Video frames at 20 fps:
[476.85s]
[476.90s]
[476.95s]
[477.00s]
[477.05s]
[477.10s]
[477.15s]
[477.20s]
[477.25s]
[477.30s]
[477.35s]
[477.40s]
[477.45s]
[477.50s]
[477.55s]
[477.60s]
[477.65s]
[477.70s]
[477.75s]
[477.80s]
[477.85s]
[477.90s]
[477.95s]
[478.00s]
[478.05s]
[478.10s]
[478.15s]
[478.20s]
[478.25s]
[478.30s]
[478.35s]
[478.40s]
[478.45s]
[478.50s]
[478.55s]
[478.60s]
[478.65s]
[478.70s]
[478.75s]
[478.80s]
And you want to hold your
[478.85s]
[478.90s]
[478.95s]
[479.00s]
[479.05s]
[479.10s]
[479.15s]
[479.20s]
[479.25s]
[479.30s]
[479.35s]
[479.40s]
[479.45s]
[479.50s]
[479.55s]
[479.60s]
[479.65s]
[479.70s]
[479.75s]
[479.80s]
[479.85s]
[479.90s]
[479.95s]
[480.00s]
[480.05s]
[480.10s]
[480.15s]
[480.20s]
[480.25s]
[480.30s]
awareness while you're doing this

--

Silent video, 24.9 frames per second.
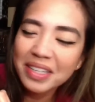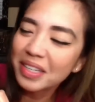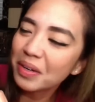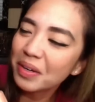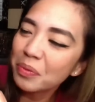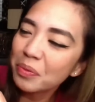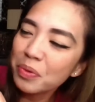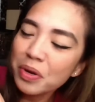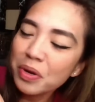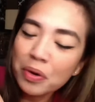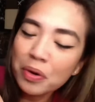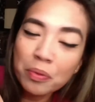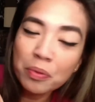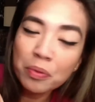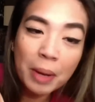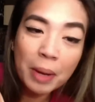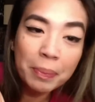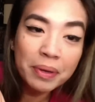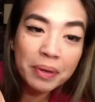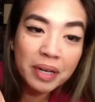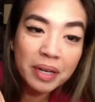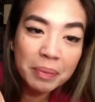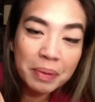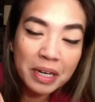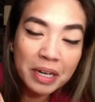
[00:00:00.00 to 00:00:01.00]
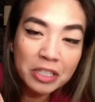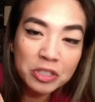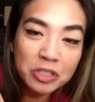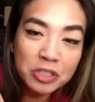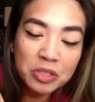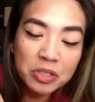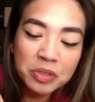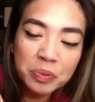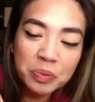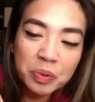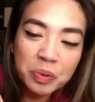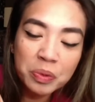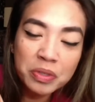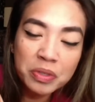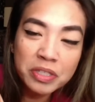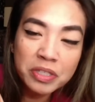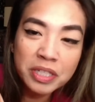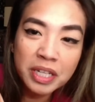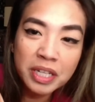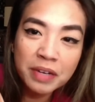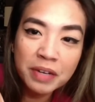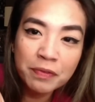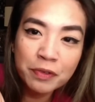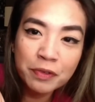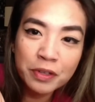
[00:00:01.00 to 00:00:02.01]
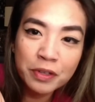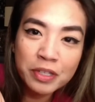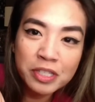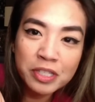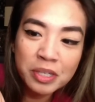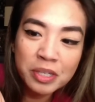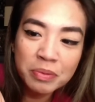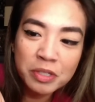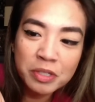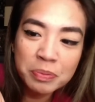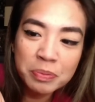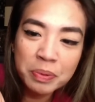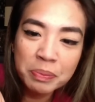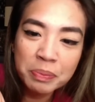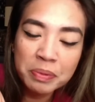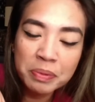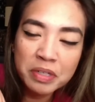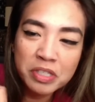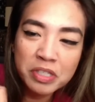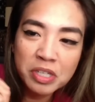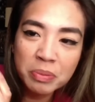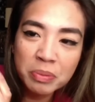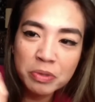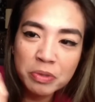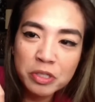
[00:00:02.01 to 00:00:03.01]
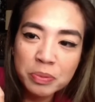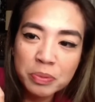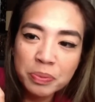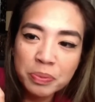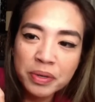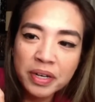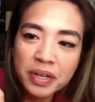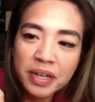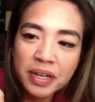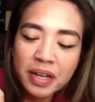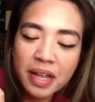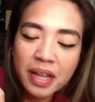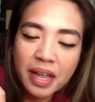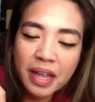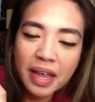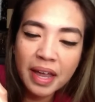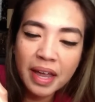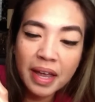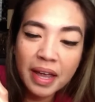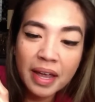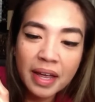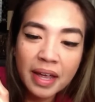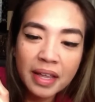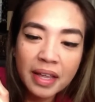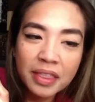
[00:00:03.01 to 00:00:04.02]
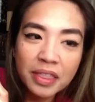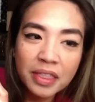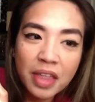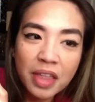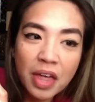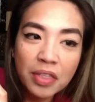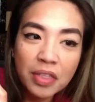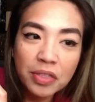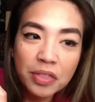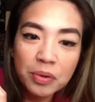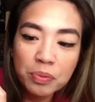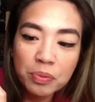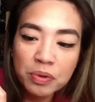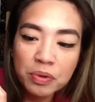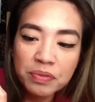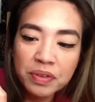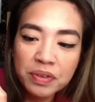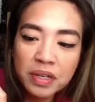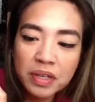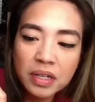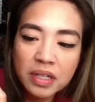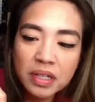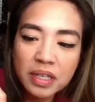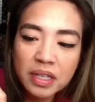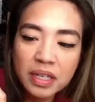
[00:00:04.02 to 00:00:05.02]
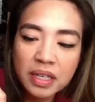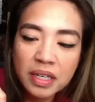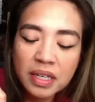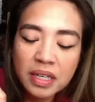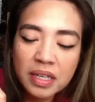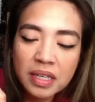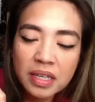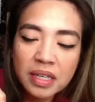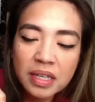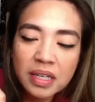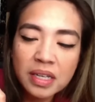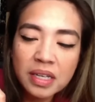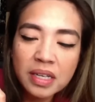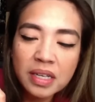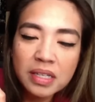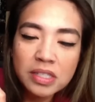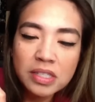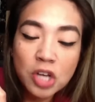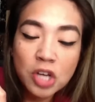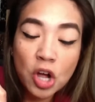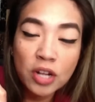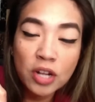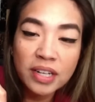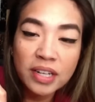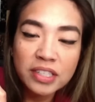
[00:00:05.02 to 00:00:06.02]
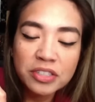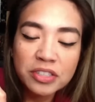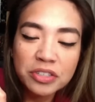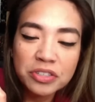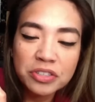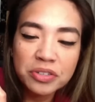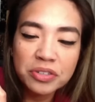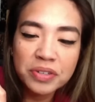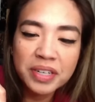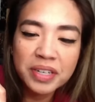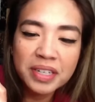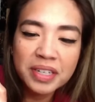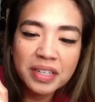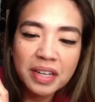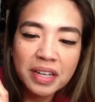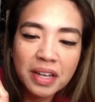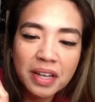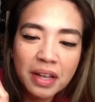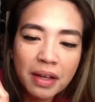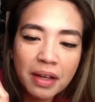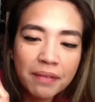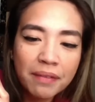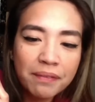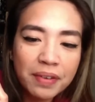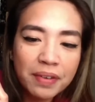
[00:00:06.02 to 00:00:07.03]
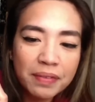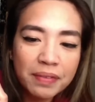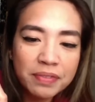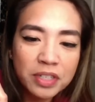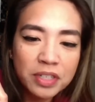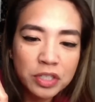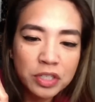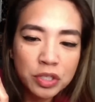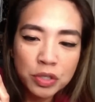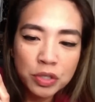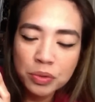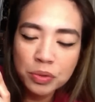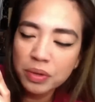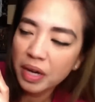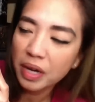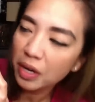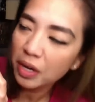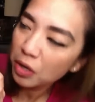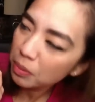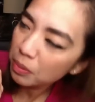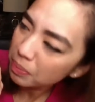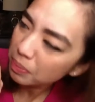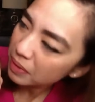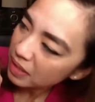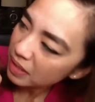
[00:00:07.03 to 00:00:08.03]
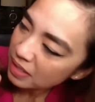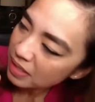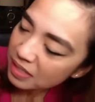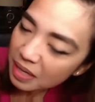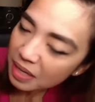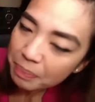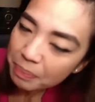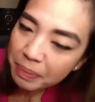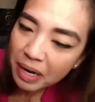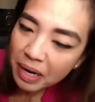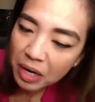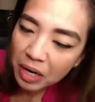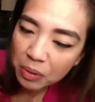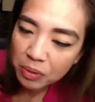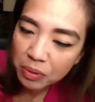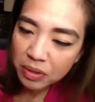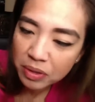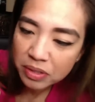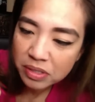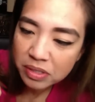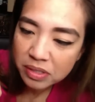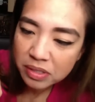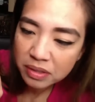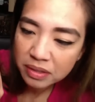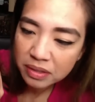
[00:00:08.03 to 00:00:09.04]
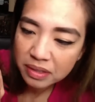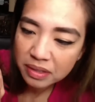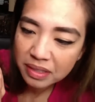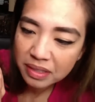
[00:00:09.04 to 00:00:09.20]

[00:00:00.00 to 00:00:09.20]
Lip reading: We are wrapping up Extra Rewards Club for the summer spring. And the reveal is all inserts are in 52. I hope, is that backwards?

## Exercise description
Look through the entries and return every line where "frames" appears.

## Reply
Video frames at 20 fps:
Silent video, 24.9 frames per second.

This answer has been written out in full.